As discussed above, while regulators are of course able to exchange non-confidential information even in the absence of such an agreement, the MOU provides the framework for them to do so and the "tone from the top" encouraging such cooperation. Like many international co-operation agreements, the MOU does not obligate the European Commission or the Chinese agencies to exchange information if it would violate local laws or regulations. In addition, the agencies are not required to exchange information if it would "be incompatible with the interests of that side in the application of its laws". It remains to be seen how the exception could be used in practice; for example, whether it may be employed as a policy tool.

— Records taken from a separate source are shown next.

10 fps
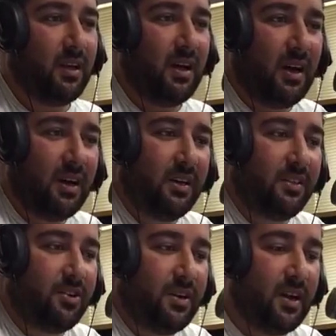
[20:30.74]
Ani,
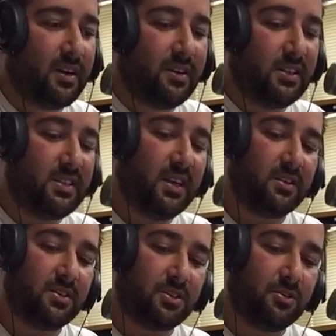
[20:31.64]
they're not gonna take
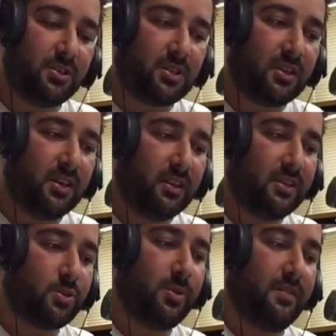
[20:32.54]
us seriously
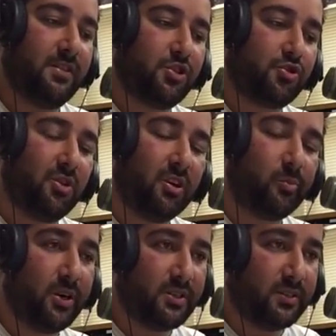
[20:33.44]
unless we have a strong
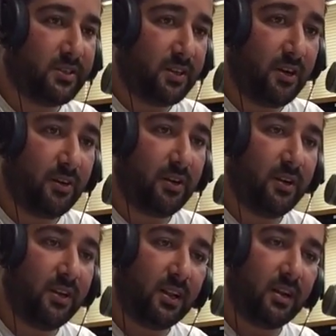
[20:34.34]
presence there,
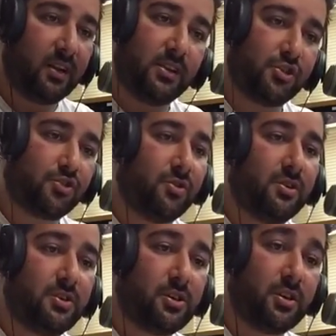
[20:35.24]
and it's a
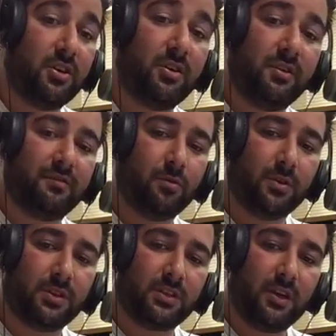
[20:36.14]
strong security
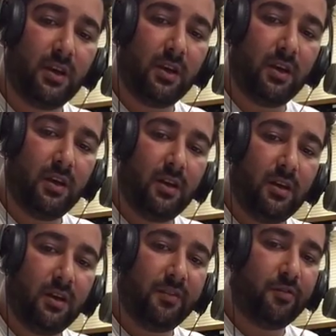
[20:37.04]
force.
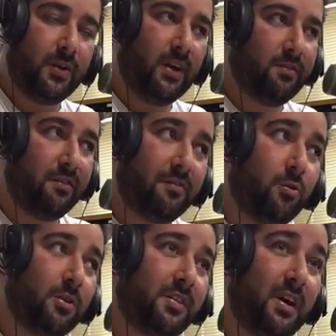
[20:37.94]
If we have a
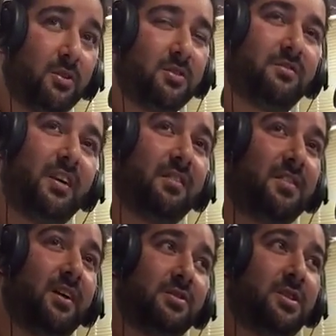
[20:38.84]
4,000,
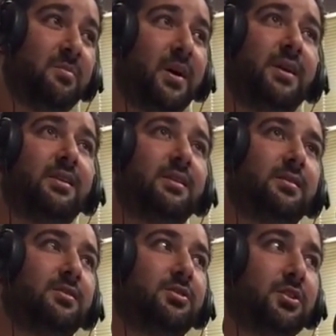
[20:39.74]
5,000 man
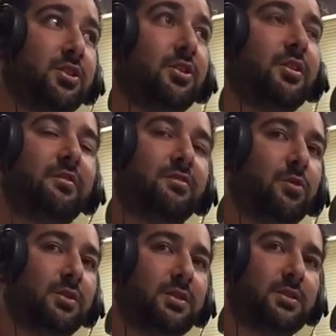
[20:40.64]
security
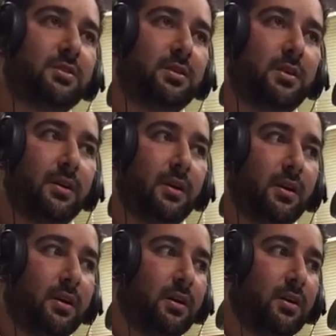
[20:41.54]
force,
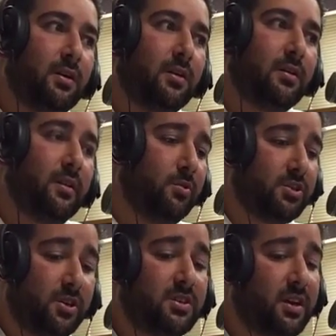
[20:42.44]
they will
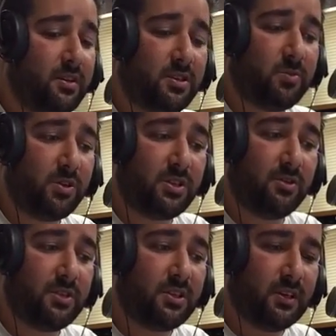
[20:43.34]
start taking us more
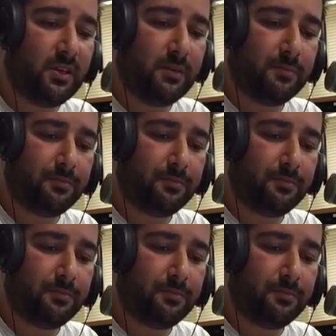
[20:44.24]
seriously.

The MOU therefore provides the framework and opportunity for the European Commission, the SAIC and NDRC to progress their co-operation into the next phase. One point worth noting – although hopefully less important as a practical matter – is that in bringing the SAIC and NDRC up to date, MOFCOM's arrangements are no longer equivalent. MOFCOM is not a signatory to the recent MOU and the 2004 dialogue in place between the European Commission and MOFCOM does not include provisions for direct bilateral cooperation at the working level. As discussed above, bilateral agreements are of course not necessary for regulators to exchange non-confidential information – indeed in this regard, the MOU merely reiterates what the regulators are already able to do – but such agreements help in overcoming the inherent inertia in getting two independent agencies to share information.

Looking ahead

With China established as a major player in antitrust enforcement – one whose role is only likely to increase – the MOU has the potential to be an important step further toward increasing regulatory efficiency and harmonising antitrust enforcement. Ever increasing enforcement efforts by the SAIC and NDRC heighten the need for and benefits of co-operation. MOFCOM may have been first out of the blocks but with the 2011 rules providing guidance on the SAIC's and NDRC's approach to investigations into monopoly agreements and abuse of dominance taking effect and the ensuing increase in non-merger investigations, China is realising its goal in establishing itself as a major global player in antitrust enforcement.

Now more than ever, it is important for the EU and China to continue to engage with one another bilaterally and encourage active cooperation, specifically at the working level on actual cases. Co-operation increases the likelihood of consistent and predictable outcomes, while also increasing the chances of resolving any differences early on and minimising regulatory delay. Sharing information and experience also allows regulators to move quickly up the learning curve in their analysis of particular markets, conduct and, as relevant, in the assessment of remedies. Increased co-operation and communication should accrue to the benefit of businesses and enforcers alike.